Be my voice, recensione del film di Nahid Persson

Be my voice è il nuovo documentario della regista e attivista iraniana Nahid Persson. Cresciuta all’alba della rivoluzione khomeinista e diventatane pienamente partecipe durante l’adolescenza, Nahid risiede da tanti anni in Svezia, ma da più di quindici denuncia e porta alla luce con la sua macchina da presa i crimini del regime iraniano.

 

Accusata e incarcerata per il suo Prostitution behind the veil del 2004, ma che viene riconosciuto e premiato in più festival internazionali, prosegue la sua attività giungendo fino a raccontare la storia di Farah Pahlavi, l’ultima imperatrice in carica in Iran nel momento in cui la rivoluzione del 1979 ne destituì il ruolo, costringendo all’esilio lei e il marito. The Queen and I, questo il titolo, viene presentato al Sundance Film Festival nel 2009, dove vince il Gran premio della giuria.

La storia vera di Be my voice

Questa volta, a destare il suo desiderio di raccontare, è Masih Alinejad, una sua compatriota che tredici anni fa aveva dovuto lasciare l’Iran e vive oggi a New York insieme al marito. Masih è una giornalista di quarantacinque anni che inizialmente esercitava la sua professione nel suo Paese, intervistando con acume e audacia i politici che portano avanti le ormai ben note, agghiaccianti, leggi sulle donne. Tanto si era spinta in là con il suo lavoro battagliero e costante, che aveva necessariamente dovuto continuare a farlo dall’estero. E una delle prime campagne che aveva inaugurato attraverso i social, era stata “My Stealthy Freedom”, nella quale incoraggiava le donne che ne sentissero il desiderio, di riprendersi con la videocamera del proprio smartphone mentre si toglievano l’hijab. Il senso del gesto, naturalmente, non stava nel rifiuto del velo di per sé, quanto delle scellerate conseguenze messe in atto da parte delle autorità (ma anche di alcuni semplici cittadini) di fronte al minimo accenno di comparsa dei capelli.

In appena novanta minuti di documentario, le due donne si confrontano, facendo volteggiare i ricci, parlando con veemenza dell’assedio a cui può condurre un’ideologia, soprattutto quando è atta a esercitare il controllo su qualcosa che è delirante anche solo pensare di poter controllare: le persone.

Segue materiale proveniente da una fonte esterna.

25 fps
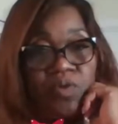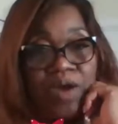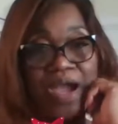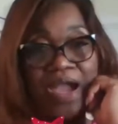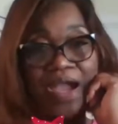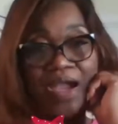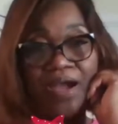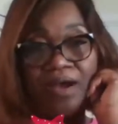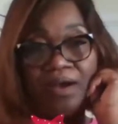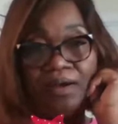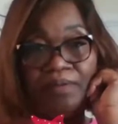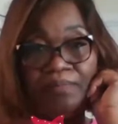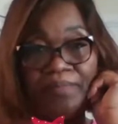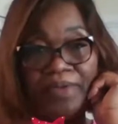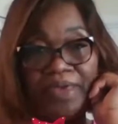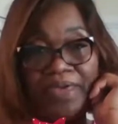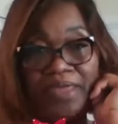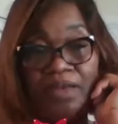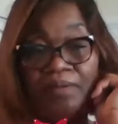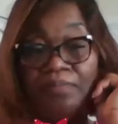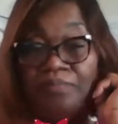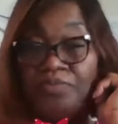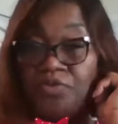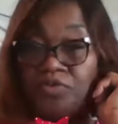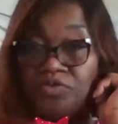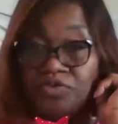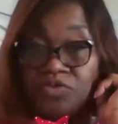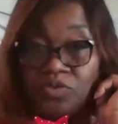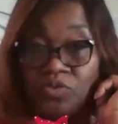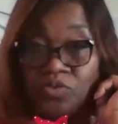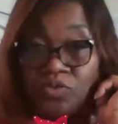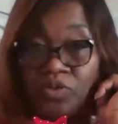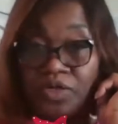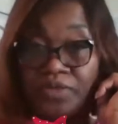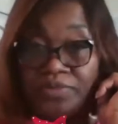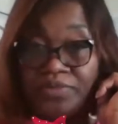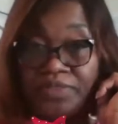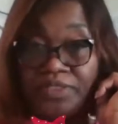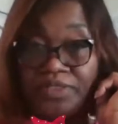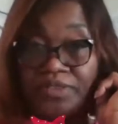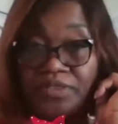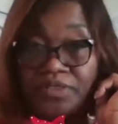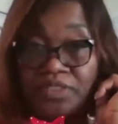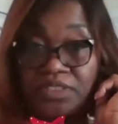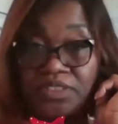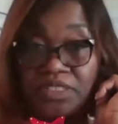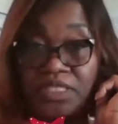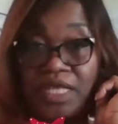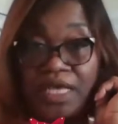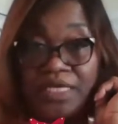why a man abuses a
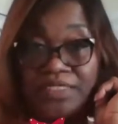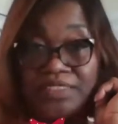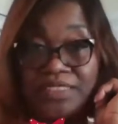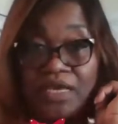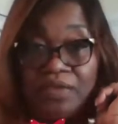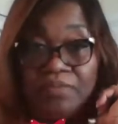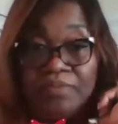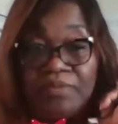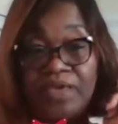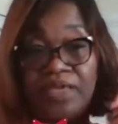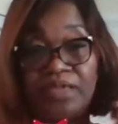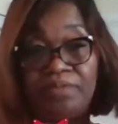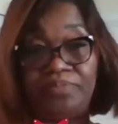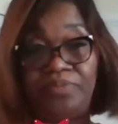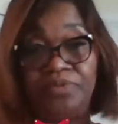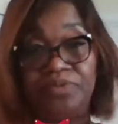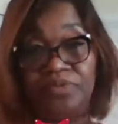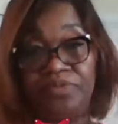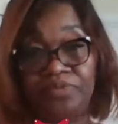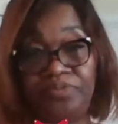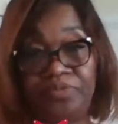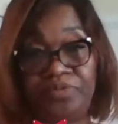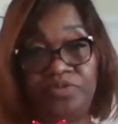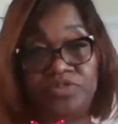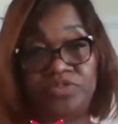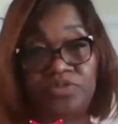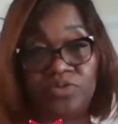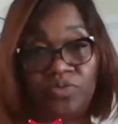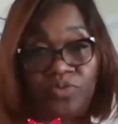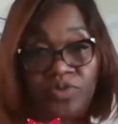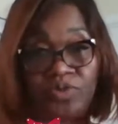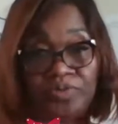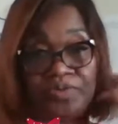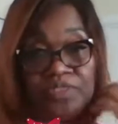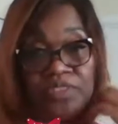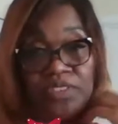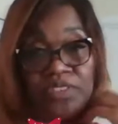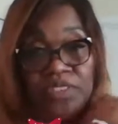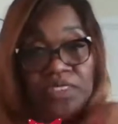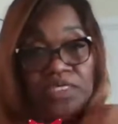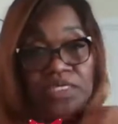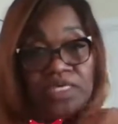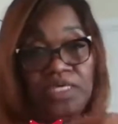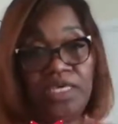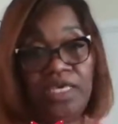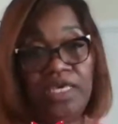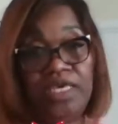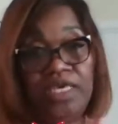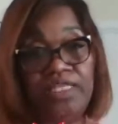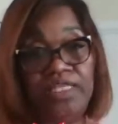woman. Because a lot of times men abuse a woman,
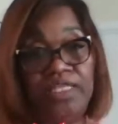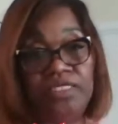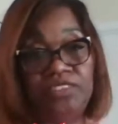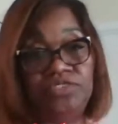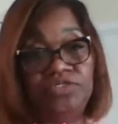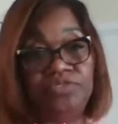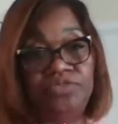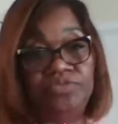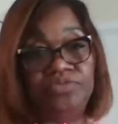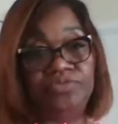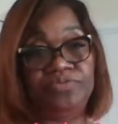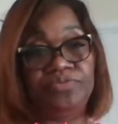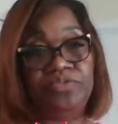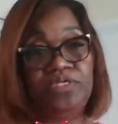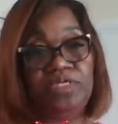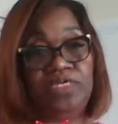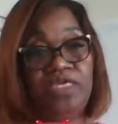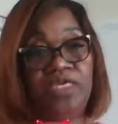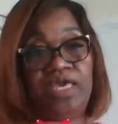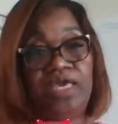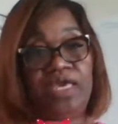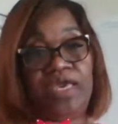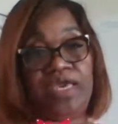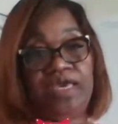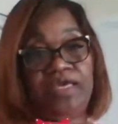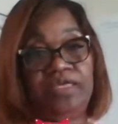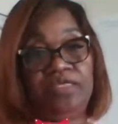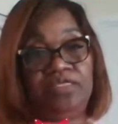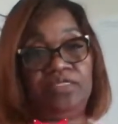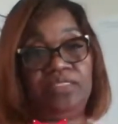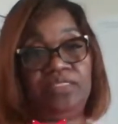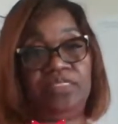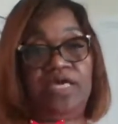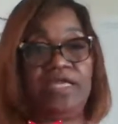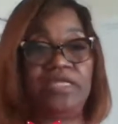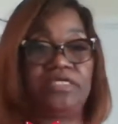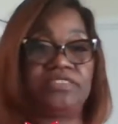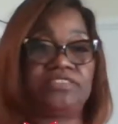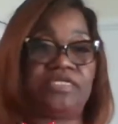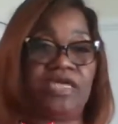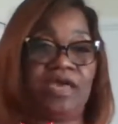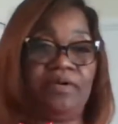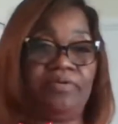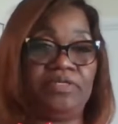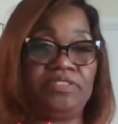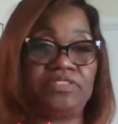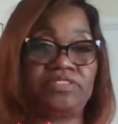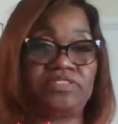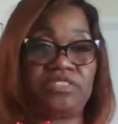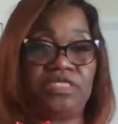and they do. And a lot of
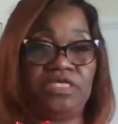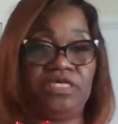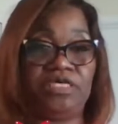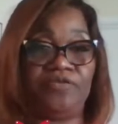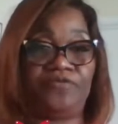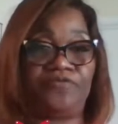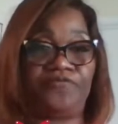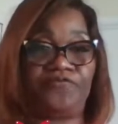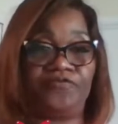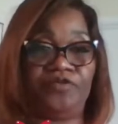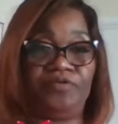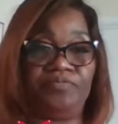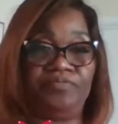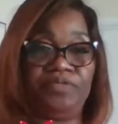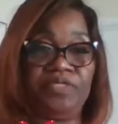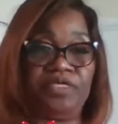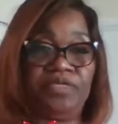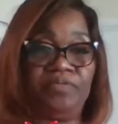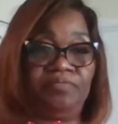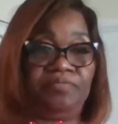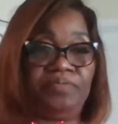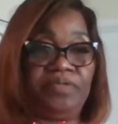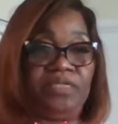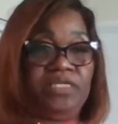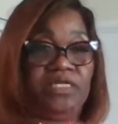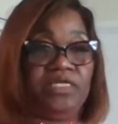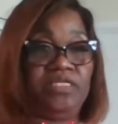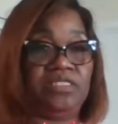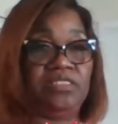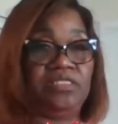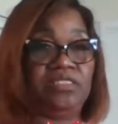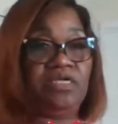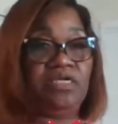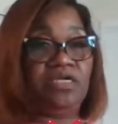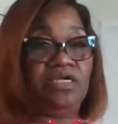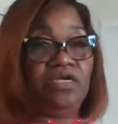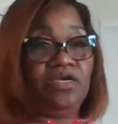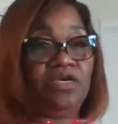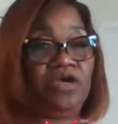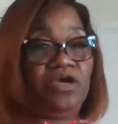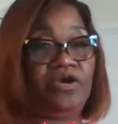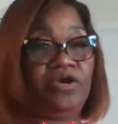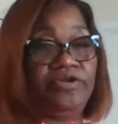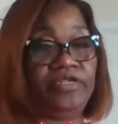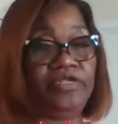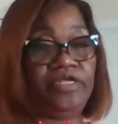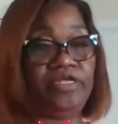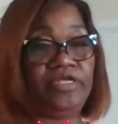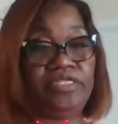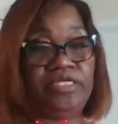times it stems from them being
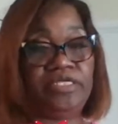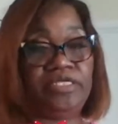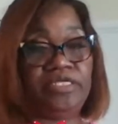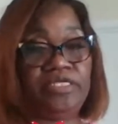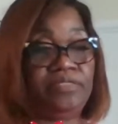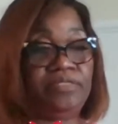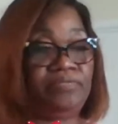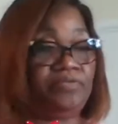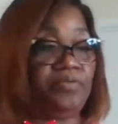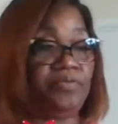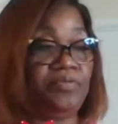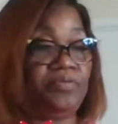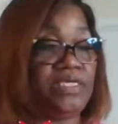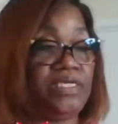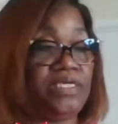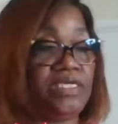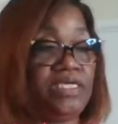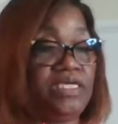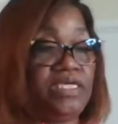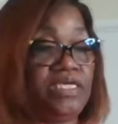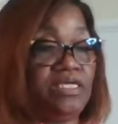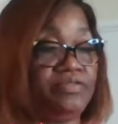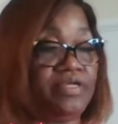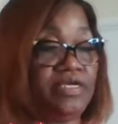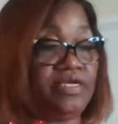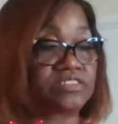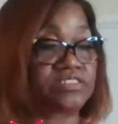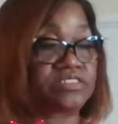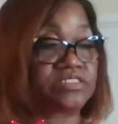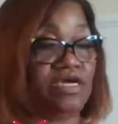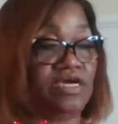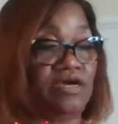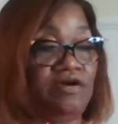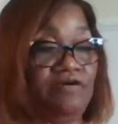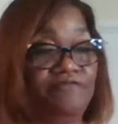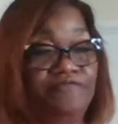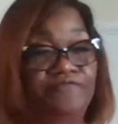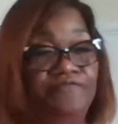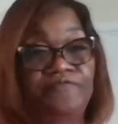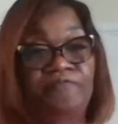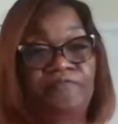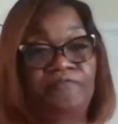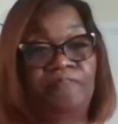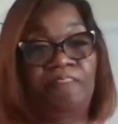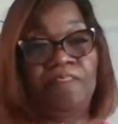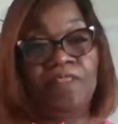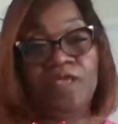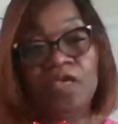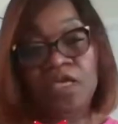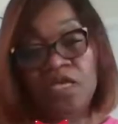hurt and need to be healed themselves.
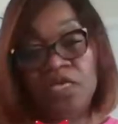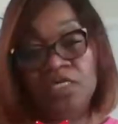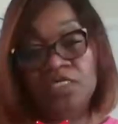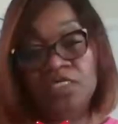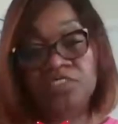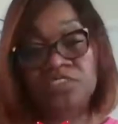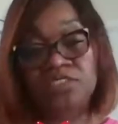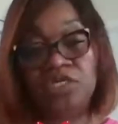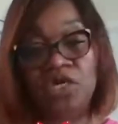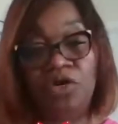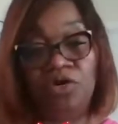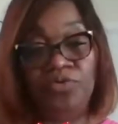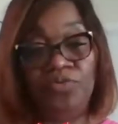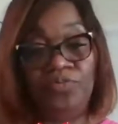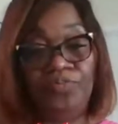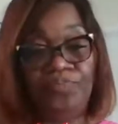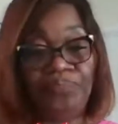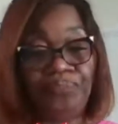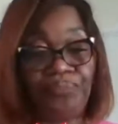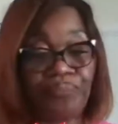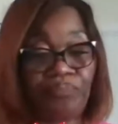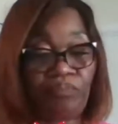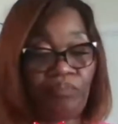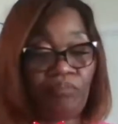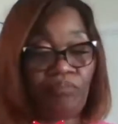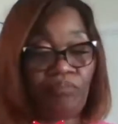So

Masih è appassionata e passionale, balla scalza sotto la pioggia, strepita e si getta a terra piangendo di fronte alle migliaia di video che le vengono inviati da donne e uomini che lottano con un coraggio sovrumano, coscienti che la destinazione dei loro gesti sarà il più delle volte la repressione, la prigionia o la pena capitale.

La giornalista cura la rubrica televisiva “Tablet” sulla rete statunitense Voice of America nella quale, in lingua farsi, svela la ferocia con cui il comando del partito religioso agisce verso chi cerca di esprimere la propria libertà.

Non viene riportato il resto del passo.